Final
  for this game

Washington routs Oregon State, moves to top of Pac-10

Feb 13, 2009 - 7:38 AM SEATTLE (Ticker) -- A slow start didn't keep Washington from taking over the top spot in the Pac-10.

Justin Dentmon scored a season-high 28 points, leading the 24th-ranked Huskies to a 79-60 victory over Oregon State on Thursday.

Dentmon hit 8-of-11 shots, including seven 3-pointers, and added a career-high seven assists while Quincy Pondexter had 11 points and seven rebounds for Washington (18-6, 9-3 Pac-10), which took over first place in the conference after sixth-ranked UCLA suffered a 74-67 setback to No. 18 Arizona State earlier Thursday.

"Dentmon had another phenomenal basketball game - passed it, scored it, hit big shots, played good defense. Played like a senior," Huskies coach Lorenzo Romar said. "This game really concerned me coming into this game because I know what Oregon State is capable of doing. They play a different style and they're hard to play against.

"The game went a little bit like the game in Corvallis (an 85-59 victory on January 17) where it took our guys a little bit to settle down and really figure out how to play against them. Once that happened, we were able to slowly separate ourselves."

Calvin Haynes scored 15 points and Seth Tarver contributed 14 and seven rebounds for the Beavers (10-13, 4-8), who hit only 2-of-12 (17 percent) of their 3-pointers and suffered their third straight loss despite playing well in the early going.

"(Romar) is a good coach, he's got a good team and they play a certain way," Oregon State coach Craig Robinson said. "We can't play that way yet; we don't have the personnel. We have to be much more creative in what we do to make them play our way. It worked for a while, but we just couldn't maintain it."

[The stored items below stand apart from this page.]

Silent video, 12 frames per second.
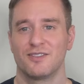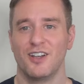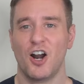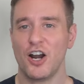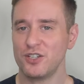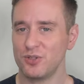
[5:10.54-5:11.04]

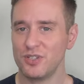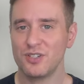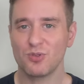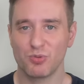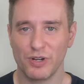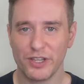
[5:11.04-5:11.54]
All right, so this is
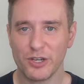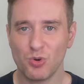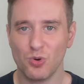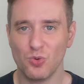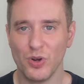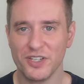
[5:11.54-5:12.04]
a really
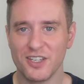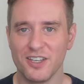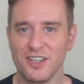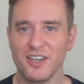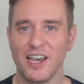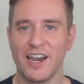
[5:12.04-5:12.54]
cool
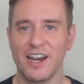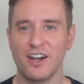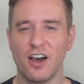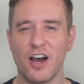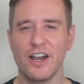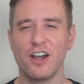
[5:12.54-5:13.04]
whiskey. And
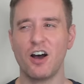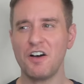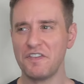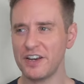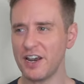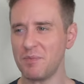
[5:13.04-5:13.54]
I
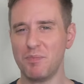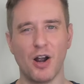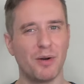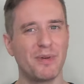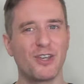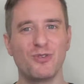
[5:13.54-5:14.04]
often get
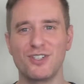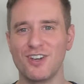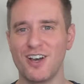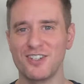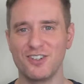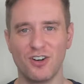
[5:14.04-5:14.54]
barbecue
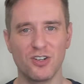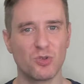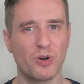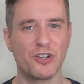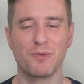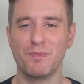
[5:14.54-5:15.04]
sauce notes
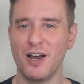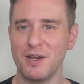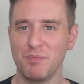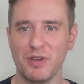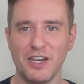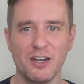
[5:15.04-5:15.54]
when you combine
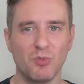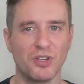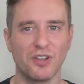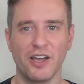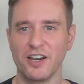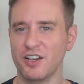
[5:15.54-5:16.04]
peat with
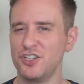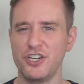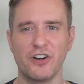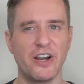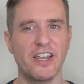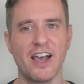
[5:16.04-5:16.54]
like a
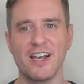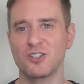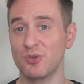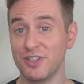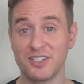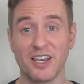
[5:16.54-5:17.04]
sherry cask,
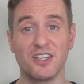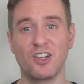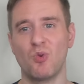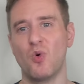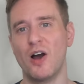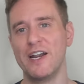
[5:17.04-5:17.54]
or in this case,
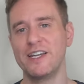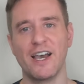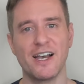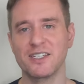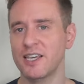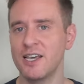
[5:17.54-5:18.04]
a wine
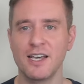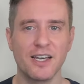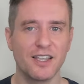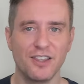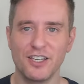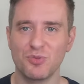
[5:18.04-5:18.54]
cask.
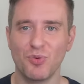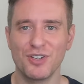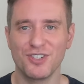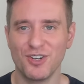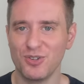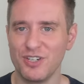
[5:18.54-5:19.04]
This one's
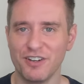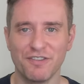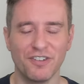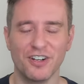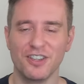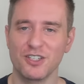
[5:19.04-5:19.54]
no
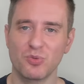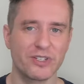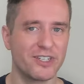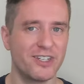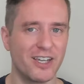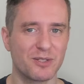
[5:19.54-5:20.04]
different. This
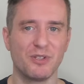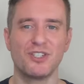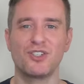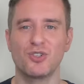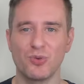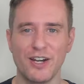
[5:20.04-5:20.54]
whiskey takes me
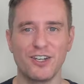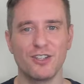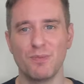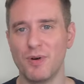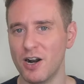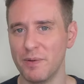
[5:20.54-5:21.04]
straight to the
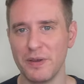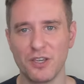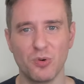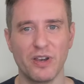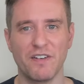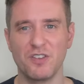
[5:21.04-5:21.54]

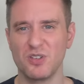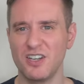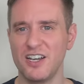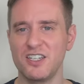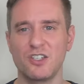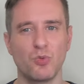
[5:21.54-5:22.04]
barbecue. We have those
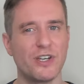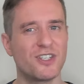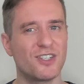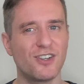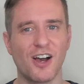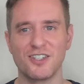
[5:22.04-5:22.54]
nice, sweet,
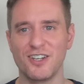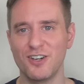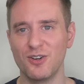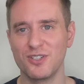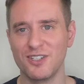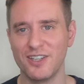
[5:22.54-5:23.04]
saucy
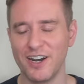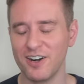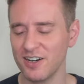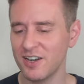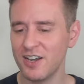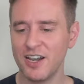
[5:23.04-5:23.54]
notes in
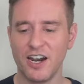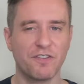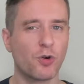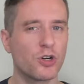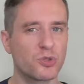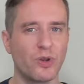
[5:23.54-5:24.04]
there. And of
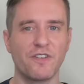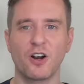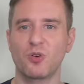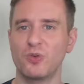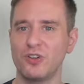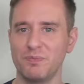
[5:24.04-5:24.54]
course, we have our
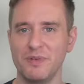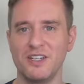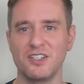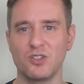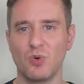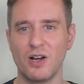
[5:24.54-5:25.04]
grilled meats
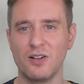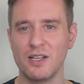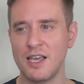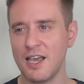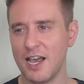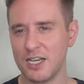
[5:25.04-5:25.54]
as well
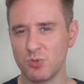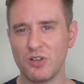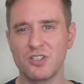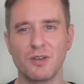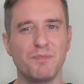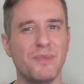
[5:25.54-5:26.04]

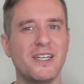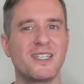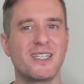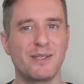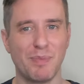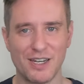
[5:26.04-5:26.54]
as some meat
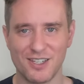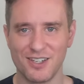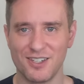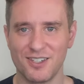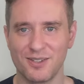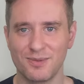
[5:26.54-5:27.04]

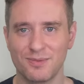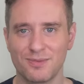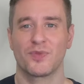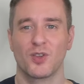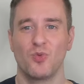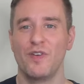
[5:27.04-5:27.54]
spices.
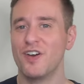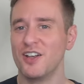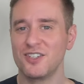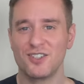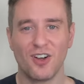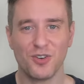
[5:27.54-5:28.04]
We've got
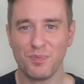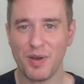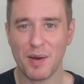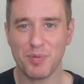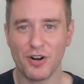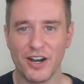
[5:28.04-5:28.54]
salt and
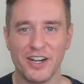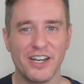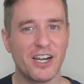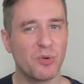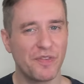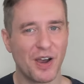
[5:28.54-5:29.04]
pepper in
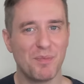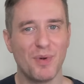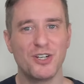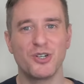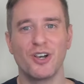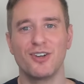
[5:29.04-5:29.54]
here. We've got
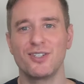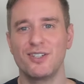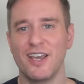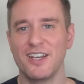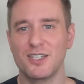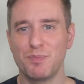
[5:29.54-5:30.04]
Montreal
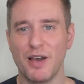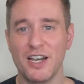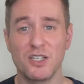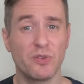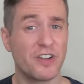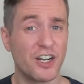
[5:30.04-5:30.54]
steak
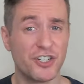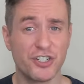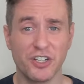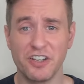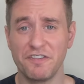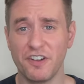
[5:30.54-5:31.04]
spice. We've got
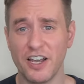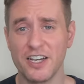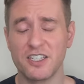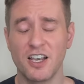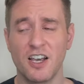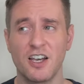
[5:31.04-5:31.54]
chili
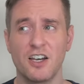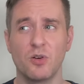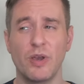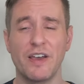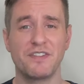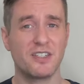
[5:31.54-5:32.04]
flakes.
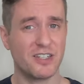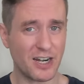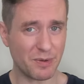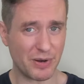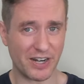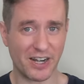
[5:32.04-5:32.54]
We have
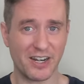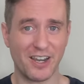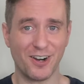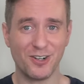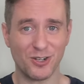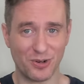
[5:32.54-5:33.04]
cinnamon in
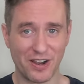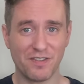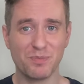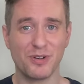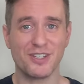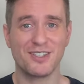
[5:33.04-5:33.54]
here. Don't ever
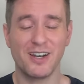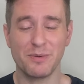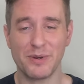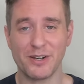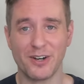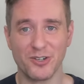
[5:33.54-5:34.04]
put
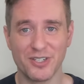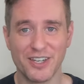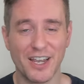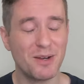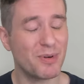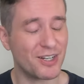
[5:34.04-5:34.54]
cinnamon on your
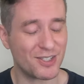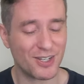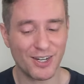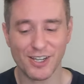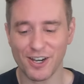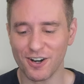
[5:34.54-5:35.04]
steak, but it's
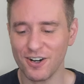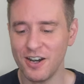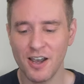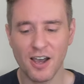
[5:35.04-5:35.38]
in here.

Oregon State was in control for much of the first half on the strength of a dominating inside presence. Seth Tarver's layup with 6:40 remaining gave the Beavers a 25-19 lead and an 18-2 advantage in points in the paint.

Oregon State pushed its lead to as many as seven points on Josh Tarver's layup with 4:55 remaining, but Washington responded with a 9-0 run to take a two-point advantage.

Dentmon started the run with a 3-pointer, the Huskies' first field goal in 5:45, and scored the final seven points of the half.

"It took us a while, because we were really trying to look for a home-run play," Dentmon said. "We were trying to make one pass and hopefully get a shot up, when we should've just moved the ball and looked for cracks in their defense and got more open shots."

Washington converted just 35 percent (9-of-26) of its shots from the field in the opening 20 minutes but carried a 36-35 lead into the locker rooms by outscoring the Beavers, 14-4, at the free-throw line.

Rickey Claitt's jumper to start the second half put Oregon State on top, but Jon Brockman's back-to-back layups sparked a 9-2 run that pushed the Huskies' bulge to 45-39.

"They really paid a lot of attention to detail on their defensive end and I think it caught us a little off guard how they were executing their defensive game plan and that 1-3-1 zone," Pondexter said. "We kept trying to work through it and noticed the little differences and just executed.

"We moved a lot better without the ball. We didn't try to make the home-run play. Passed a lot of the time and we were a lot more patient and therefore we got a lot of easy baskets by heading inside and finding the best 3-point shooter in the country right now, Justin Dentmon."

The Beavers trimmed the lead to three before going ice cold from the field. Following Seth Tarver's dunk with 14:55 left, Oregon State failed to hit a bucket for the next 6:13 as Washington's lead grew to an insurmountable 13 points.

"We had to do something different based on the loss last time," Robinson said. "It was working. And then we got out of our game plan, which was to impose our will offensively. We started taking some bad shots and throwing the ball away and the next thing you know with like 11 minutes to go we were right back to where we started."

The Huskies pushed their advantage to as many as 21 points down the stretch en route to their second straight victory, hitting 16-of-25 (64 percent) from the floor in the second half to finish the game at 49 percent.

"Oregon State does a great job, they really challenge you and do a good job of defending you with those zones," Romar said. "They play great, fundamentally smart basketball and if you make any mistakes, they burn you. In the second half we backed our pressure off a little bit and that cut down on some of those layups."